• [YOUR GOAL] Reproduce what is written in the records below exactly, and leave out the images.

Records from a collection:
·····

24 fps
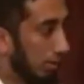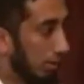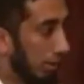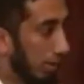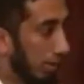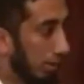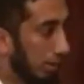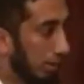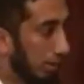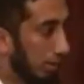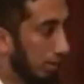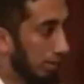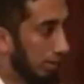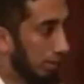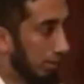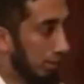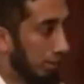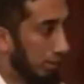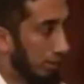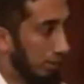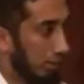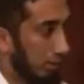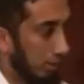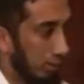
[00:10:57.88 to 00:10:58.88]
Right?
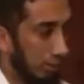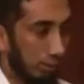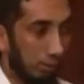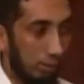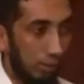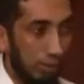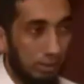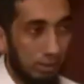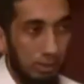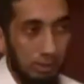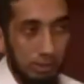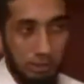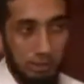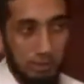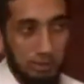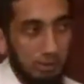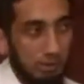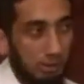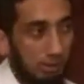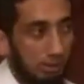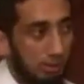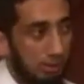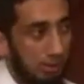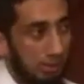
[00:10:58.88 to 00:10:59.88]
You drink,
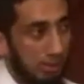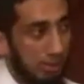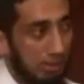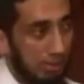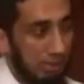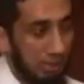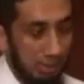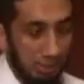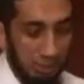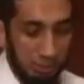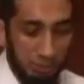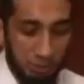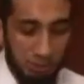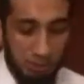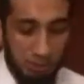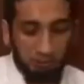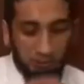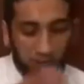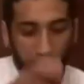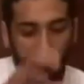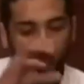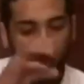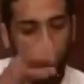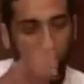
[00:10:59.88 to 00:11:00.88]
some of the desis here the
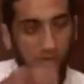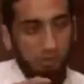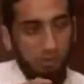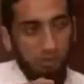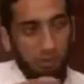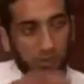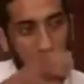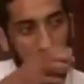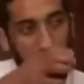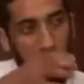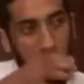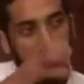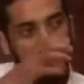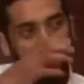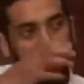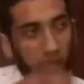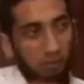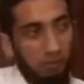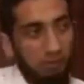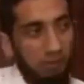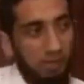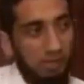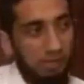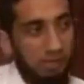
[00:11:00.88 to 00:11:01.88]
first little sip
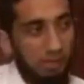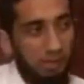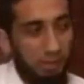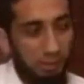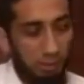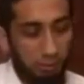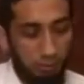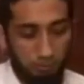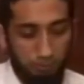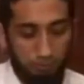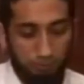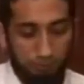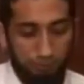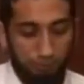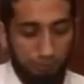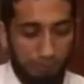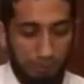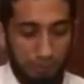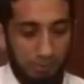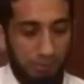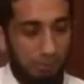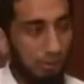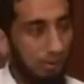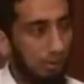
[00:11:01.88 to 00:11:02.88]
of lassi. Look,
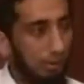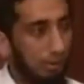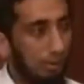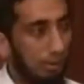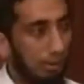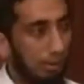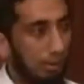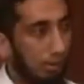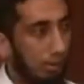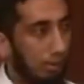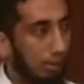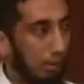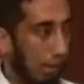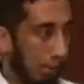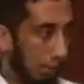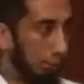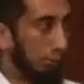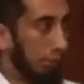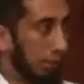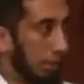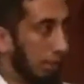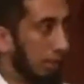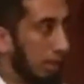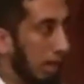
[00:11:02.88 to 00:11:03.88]
I
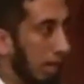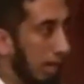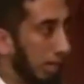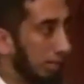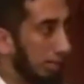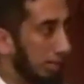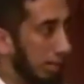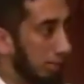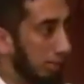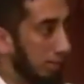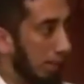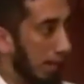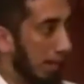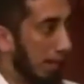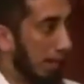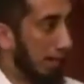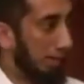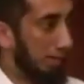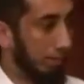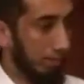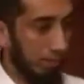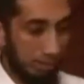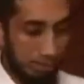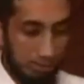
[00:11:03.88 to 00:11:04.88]
know the economy's
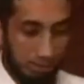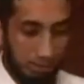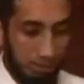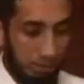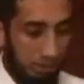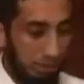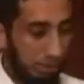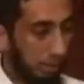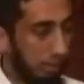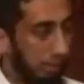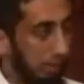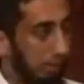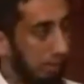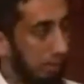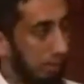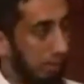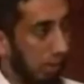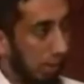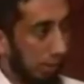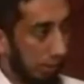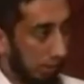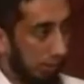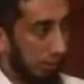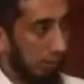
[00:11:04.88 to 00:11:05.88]
bad, but are
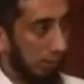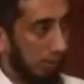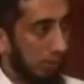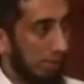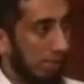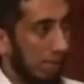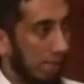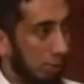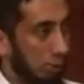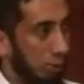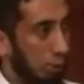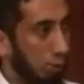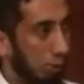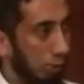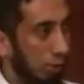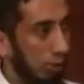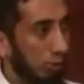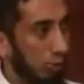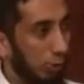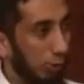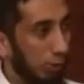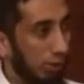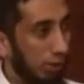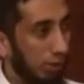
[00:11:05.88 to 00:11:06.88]
we really that short
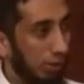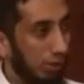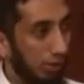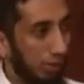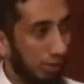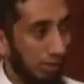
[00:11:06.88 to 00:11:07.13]
on sugar?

·····

• [WRITTEN SOLUTION]
24 fps
[00:10:57.88 to 00:10:58.88]
Right?
[00:10:58.88 to 00:10:59.88]
You drink,
[00:10:59.88 to 00:11:00.88]
some of the desis here the
[00:11:00.88 to 00:11:01.88]
first little sip
[00:11:01.88 to 00:11:02.88]
of lassi. Look,
[00:11:02.88 to 00:11:03.88]
I
[00:11:03.88 to 00:11:04.88]
know the economy's
[00:11:04.88 to 00:11:05.88]
bad, but are
[00:11:05.88 to 00:11:06.88]
we really that short
[00:11:06.88 to 00:11:07.13]
on sugar?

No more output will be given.